Segment Open

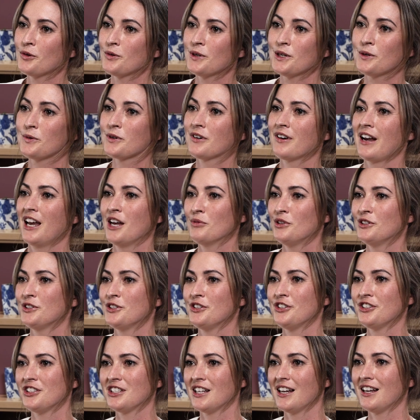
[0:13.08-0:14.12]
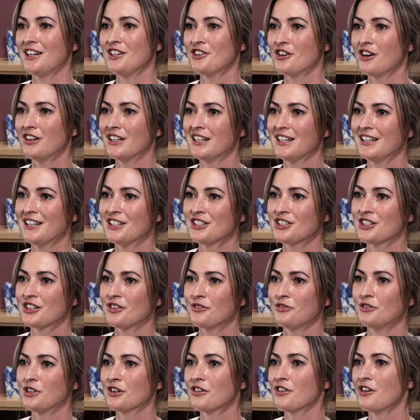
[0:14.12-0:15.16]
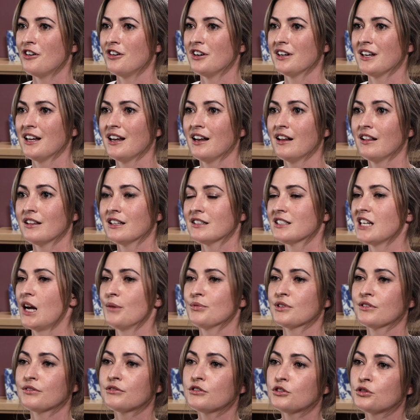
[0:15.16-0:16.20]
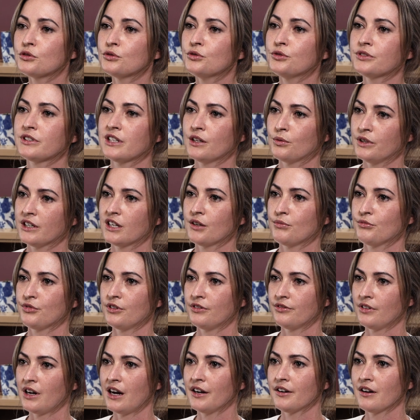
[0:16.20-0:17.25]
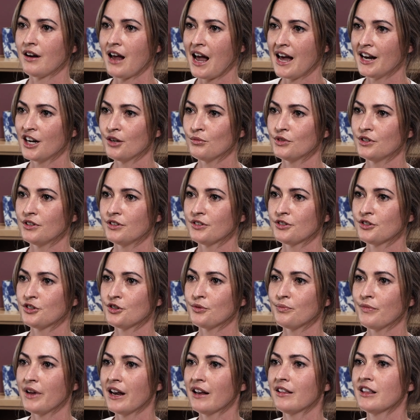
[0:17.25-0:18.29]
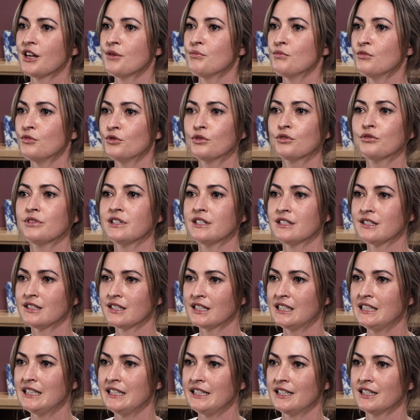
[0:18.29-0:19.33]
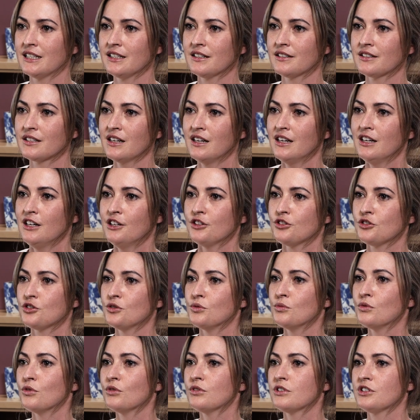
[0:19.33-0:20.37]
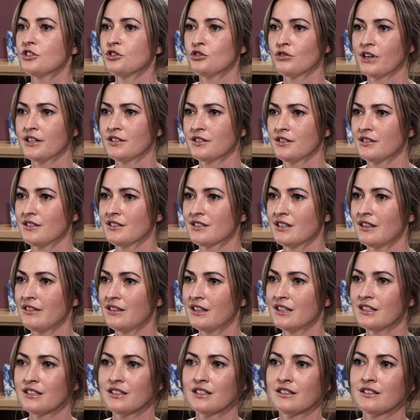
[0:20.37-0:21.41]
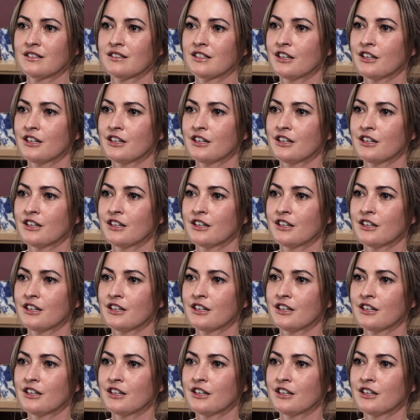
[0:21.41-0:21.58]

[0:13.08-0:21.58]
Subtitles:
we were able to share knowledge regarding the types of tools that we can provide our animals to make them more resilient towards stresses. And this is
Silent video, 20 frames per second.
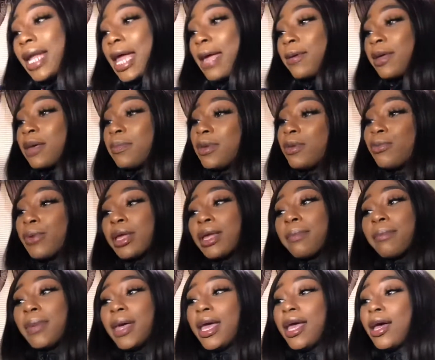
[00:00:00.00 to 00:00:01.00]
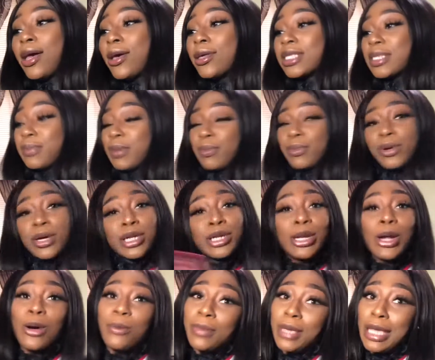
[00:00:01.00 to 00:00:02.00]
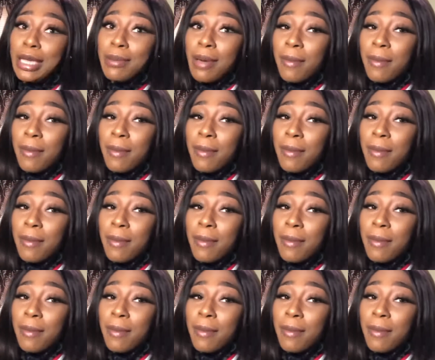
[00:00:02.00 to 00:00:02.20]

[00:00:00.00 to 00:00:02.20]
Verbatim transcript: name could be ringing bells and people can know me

Segment Closed
Segment Open

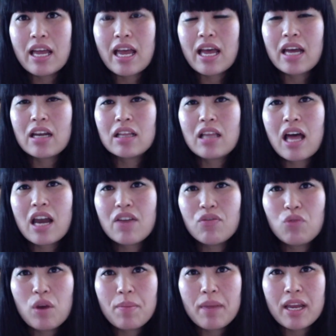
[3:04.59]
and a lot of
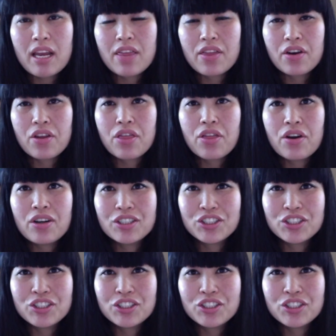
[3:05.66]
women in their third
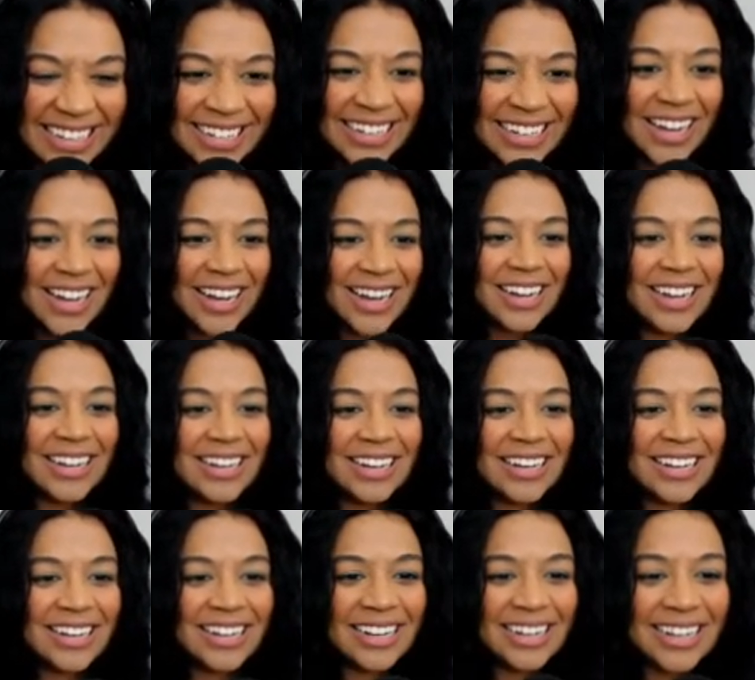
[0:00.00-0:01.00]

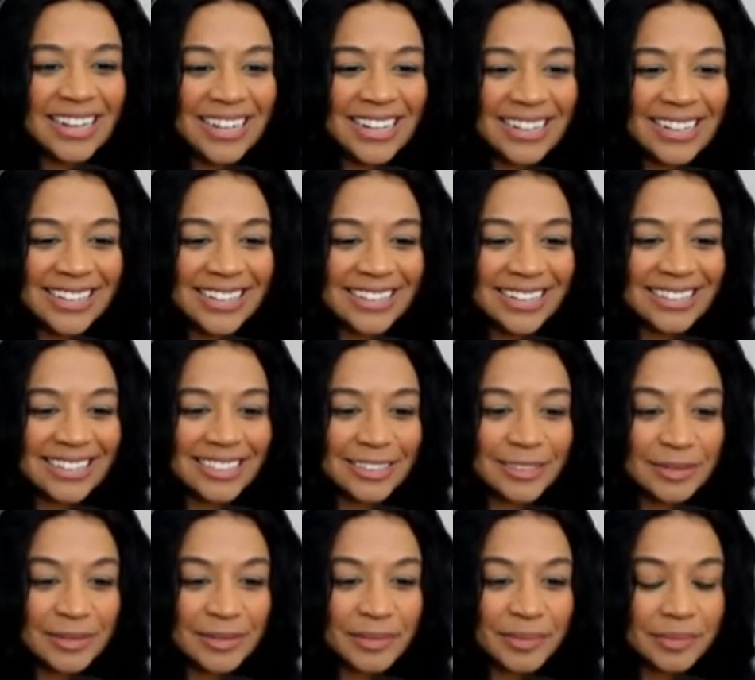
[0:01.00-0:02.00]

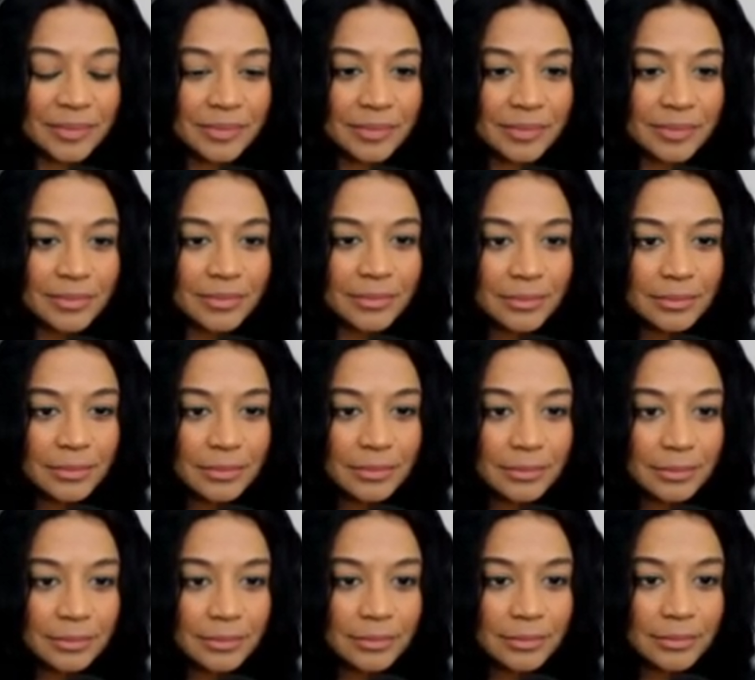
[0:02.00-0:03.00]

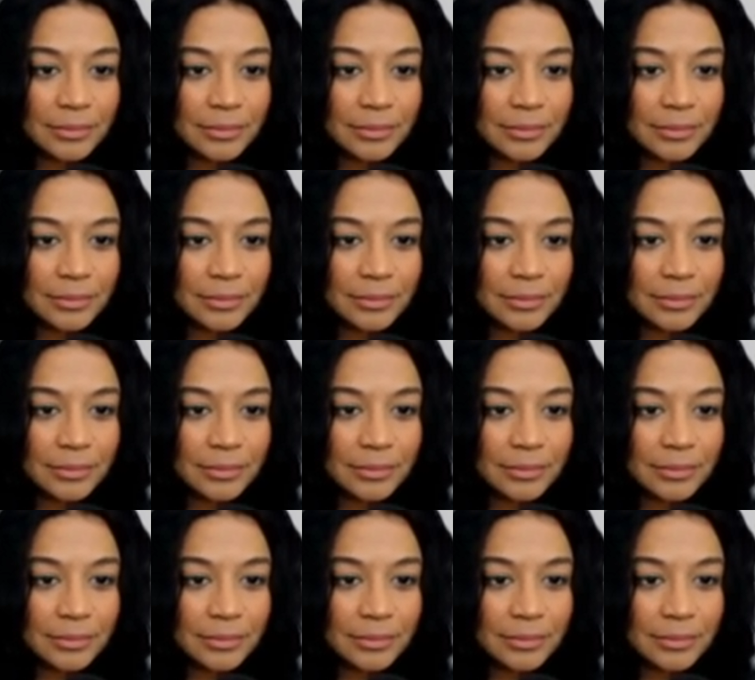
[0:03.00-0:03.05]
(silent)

Segment Closed

Although pictures appear among the entries, please set down only the lines from the one with "[0:13.08-0:14.12]" up to and including the one with "Verbatim transcript: name", word for word.

[0:13.08-0:14.12]
[0:14.12-0:15.16]
[0:15.16-0:16.20]
[0:16.20-0:17.25]
[0:17.25-0:18.29]
[0:18.29-0:19.33]
[0:19.33-0:20.37]
[0:20.37-0:21.41]
[0:21.41-0:21.58]

[0:13.08-0:21.58]
Subtitles:
we were able to share knowledge regarding the types of tools that we can provide our animals to make them more resilient towards stresses. And this is
Silent video, 20 frames per second.
[00:00:00.00 to 00:00:01.00]
[00:00:01.00 to 00:00:02.00]
[00:00:02.00 to 00:00:02.20]

[00:00:00.00 to 00:00:02.20]
Verbatim transcript: name could be ringing bells and people can know me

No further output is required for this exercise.